# How many glue flaps are needed for each shape's net?

So I was creating some dice from printed nets, and I noticed it doesn't matter where you put the glue flaps(1) around the net(2) of a d6(cube) you'll always end up with 7 flaps if the net can produce a valid cube: This also happens for d20(icosahedron), for which there can be many nets with different shapes, But still with the same number of flaps(11):  and d12(dodecahedron) which one would think should have a simpler net because the smaller number of faces, actually had even more flaps than d20 which made it much harder to craft: So this made me curious, is there a set number of flaps needed for a certain shape or this is a coincidence that I found nets with the same number of flaps?
if there is a certain number, is there a formula for it? and if there isn't, how can I make sure the net I make is the most efficient one available (there are other factors like the number of creases needed and having a least one flapless face for that, but we only talk about the number of the flaps for now).

Any additional information about nets and creatable shapes is appreciated. Internet seems void of any information on any net other than the net of a normal cube.

(1) A flap is used to glue two faces of the shape which aren't already connected in the net and every edge between two such faces needs a flap on one of the faces it connects. you can search for a video of a cube being made from the net to fully understand the flap's usage.
(2) Opened 3d shape on the 2d plane that can be folded to make the 3d shape.

• Not sure why you say there is only one net for a cube. $11$ nets are pictured here.
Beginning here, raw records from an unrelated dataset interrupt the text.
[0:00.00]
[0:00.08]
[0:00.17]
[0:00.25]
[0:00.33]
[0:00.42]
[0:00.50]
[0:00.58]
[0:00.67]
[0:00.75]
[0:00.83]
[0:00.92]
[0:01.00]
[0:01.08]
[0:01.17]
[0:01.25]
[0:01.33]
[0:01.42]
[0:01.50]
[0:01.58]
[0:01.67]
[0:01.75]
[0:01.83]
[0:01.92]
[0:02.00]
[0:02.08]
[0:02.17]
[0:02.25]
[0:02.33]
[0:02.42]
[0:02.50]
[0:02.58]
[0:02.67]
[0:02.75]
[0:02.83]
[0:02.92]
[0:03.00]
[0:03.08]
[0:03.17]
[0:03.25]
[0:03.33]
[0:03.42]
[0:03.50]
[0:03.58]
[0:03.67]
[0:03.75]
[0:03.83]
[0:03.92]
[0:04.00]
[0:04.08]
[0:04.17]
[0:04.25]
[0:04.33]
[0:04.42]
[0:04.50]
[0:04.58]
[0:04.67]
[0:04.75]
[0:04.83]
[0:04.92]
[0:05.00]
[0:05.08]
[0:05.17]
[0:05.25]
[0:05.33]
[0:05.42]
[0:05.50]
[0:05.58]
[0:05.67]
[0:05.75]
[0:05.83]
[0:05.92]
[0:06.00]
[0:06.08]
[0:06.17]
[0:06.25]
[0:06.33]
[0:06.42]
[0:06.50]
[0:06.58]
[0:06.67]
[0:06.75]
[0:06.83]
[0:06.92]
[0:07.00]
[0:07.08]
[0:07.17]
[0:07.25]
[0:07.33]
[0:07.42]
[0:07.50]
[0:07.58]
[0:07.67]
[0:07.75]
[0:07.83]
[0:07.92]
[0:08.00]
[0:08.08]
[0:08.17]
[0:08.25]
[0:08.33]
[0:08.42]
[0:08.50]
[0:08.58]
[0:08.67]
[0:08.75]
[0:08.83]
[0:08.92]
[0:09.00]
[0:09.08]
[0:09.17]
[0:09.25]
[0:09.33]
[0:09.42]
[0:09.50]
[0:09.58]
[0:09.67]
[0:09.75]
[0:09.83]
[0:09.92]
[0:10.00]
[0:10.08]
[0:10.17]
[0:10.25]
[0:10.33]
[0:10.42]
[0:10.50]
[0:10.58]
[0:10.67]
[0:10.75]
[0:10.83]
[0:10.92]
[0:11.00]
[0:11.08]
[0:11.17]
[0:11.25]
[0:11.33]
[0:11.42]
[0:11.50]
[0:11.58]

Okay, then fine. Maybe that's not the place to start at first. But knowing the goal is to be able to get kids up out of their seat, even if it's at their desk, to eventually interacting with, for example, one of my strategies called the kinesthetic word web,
Is there some restriction you're making that they aren't? – saulspatz Sep 9 '19 at 14:39
• @saulspatz My bad. I never saw the other nets anywhere before so I took that for granted without any additional research. Thanks for mentioning. edited – mpower Sep 13 '19 at 21:16

Let's consider the cube. A cube has $$12$$ edges. In the net, there are $$5$$ edges that join two faces, three horizontal and two vertical. The remaining $$7$$ edges have to be joined by glue flaps. In the icosahedron, we count $$19$$ edges joining two faces of the net, so the remaining $$11$$ edges of the icosahedron's $$30$$ edges will need glue flaps.
To see that the number of glue flaps is constant, think of the faces in the net as vertices in a graph, and two vertices as adjacent if they have a common edge in the net. This will be a tree. If we had a cycle, then there would be some point completely surrounded by faces in the net. That is, the sum of the angles of the faces meeting at that point would be $$360^\circ$$, which is impossible. Since the number of edges in a tree is one less than the number of vertices, we see that the number of edges in the net is one less than the number of faces in the polyhedron, and the number of glues flaps is $$e-(f-1)$$ where $$e$$ is the number of edges, and $$f$$ the number of faces, of the polyhedron.